Ed, as you probably know, the Spartan 3 FPGA has 4-input LUTs; and the fastest designs are those in which each register DATA input is a function of 4 or fewer signals. If combinatorial expressions depend on more than 4 terms, the tool chain has to use more LUTs, there are more routing and logic delays between the flops, and the maximum achievable FPGA clock rate might be reduced.
Increasing the depth of combinatorial logic between registers in my design would indeed allow the FPGA to 6502 clock ratio to be closer; however, it could make timing closure more challenging, such that there was no change in the ultimate 6502 clock rate achieved.
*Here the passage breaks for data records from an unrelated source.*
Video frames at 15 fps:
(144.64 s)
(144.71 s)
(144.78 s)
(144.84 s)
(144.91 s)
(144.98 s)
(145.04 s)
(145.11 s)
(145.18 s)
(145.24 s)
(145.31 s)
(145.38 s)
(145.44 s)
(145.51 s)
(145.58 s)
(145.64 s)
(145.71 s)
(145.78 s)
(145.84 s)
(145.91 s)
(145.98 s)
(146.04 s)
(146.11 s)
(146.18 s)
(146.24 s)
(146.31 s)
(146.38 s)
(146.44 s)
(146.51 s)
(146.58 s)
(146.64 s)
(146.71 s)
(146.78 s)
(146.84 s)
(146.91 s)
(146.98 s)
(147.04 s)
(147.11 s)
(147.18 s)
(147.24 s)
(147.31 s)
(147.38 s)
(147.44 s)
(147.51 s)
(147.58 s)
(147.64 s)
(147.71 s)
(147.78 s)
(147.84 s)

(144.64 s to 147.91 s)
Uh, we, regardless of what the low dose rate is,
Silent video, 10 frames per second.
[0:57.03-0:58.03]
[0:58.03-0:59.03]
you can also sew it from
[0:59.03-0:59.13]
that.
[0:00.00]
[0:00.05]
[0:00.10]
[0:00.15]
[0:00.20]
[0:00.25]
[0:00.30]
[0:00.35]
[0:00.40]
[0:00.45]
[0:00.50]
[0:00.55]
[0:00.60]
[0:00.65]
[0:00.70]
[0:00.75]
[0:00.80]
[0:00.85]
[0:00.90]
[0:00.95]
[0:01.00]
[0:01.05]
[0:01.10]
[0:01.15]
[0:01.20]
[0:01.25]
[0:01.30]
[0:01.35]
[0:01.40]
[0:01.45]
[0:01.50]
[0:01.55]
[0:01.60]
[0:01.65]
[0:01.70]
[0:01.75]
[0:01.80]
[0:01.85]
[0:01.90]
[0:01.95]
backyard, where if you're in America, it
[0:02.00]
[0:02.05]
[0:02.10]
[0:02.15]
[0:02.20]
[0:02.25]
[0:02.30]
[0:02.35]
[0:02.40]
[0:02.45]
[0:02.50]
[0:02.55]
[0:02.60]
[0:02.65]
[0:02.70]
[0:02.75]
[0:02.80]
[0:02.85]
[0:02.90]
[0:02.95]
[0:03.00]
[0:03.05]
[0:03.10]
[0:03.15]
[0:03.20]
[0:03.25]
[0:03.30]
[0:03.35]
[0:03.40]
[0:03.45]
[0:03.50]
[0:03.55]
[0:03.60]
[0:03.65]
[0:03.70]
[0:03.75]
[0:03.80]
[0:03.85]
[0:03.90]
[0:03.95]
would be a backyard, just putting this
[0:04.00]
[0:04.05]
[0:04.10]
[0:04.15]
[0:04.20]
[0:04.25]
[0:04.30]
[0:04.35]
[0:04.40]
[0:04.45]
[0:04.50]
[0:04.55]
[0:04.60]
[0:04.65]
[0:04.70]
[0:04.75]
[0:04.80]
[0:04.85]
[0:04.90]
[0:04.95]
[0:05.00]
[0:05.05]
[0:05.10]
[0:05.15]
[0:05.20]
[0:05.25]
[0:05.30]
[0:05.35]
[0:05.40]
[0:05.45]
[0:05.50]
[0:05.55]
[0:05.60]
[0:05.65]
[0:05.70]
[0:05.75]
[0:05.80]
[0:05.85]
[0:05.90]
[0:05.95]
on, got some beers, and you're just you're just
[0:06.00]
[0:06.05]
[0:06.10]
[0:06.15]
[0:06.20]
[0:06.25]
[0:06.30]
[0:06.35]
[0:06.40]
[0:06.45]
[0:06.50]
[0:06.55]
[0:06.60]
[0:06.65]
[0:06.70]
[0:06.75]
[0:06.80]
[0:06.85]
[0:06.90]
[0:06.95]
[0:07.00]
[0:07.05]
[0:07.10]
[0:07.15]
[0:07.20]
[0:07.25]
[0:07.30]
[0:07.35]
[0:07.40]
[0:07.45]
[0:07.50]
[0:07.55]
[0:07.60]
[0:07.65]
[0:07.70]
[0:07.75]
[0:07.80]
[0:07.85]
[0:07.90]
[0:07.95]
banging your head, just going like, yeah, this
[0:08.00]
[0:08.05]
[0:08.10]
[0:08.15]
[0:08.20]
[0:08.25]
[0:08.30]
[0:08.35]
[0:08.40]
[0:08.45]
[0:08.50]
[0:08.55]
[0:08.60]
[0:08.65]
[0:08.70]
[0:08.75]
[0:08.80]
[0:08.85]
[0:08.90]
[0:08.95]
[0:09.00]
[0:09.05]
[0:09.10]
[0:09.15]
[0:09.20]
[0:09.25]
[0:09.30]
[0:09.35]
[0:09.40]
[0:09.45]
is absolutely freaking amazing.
If you look in the file chip_6502.v, you will see this wrapper module for the `included combinatorial logic cloud:
module LOGIC (
input [`NUM_NODES-1:0] i,
output [`NUM_NODES-1:0] o);
`include "logic.inc" // this file contains combinatorial assign statements
endmodule
There is only once instance of this module, the outputs from which are registered and fed back to its inputs. I have experimented with a cascade of two and a cascade of four instances in-between the registers. The FPGA clock had to be reduced. The 6502 clock ended up about the same; and the cost of duplicating the entire combinatorial cloud was a doubling (or quadrupling) of FPGA fabric resources consumed!
So, my sledge-hammer attack of simply duplicating the entire cloud did not work. I would need to be more selective about which unnecessary registers I removed. Perhaps an algorithm could be devised that understood logic delays and made decisions about register removal, or it could be done by hand. It is an interesting problem. I agree there is potential here to improve performance.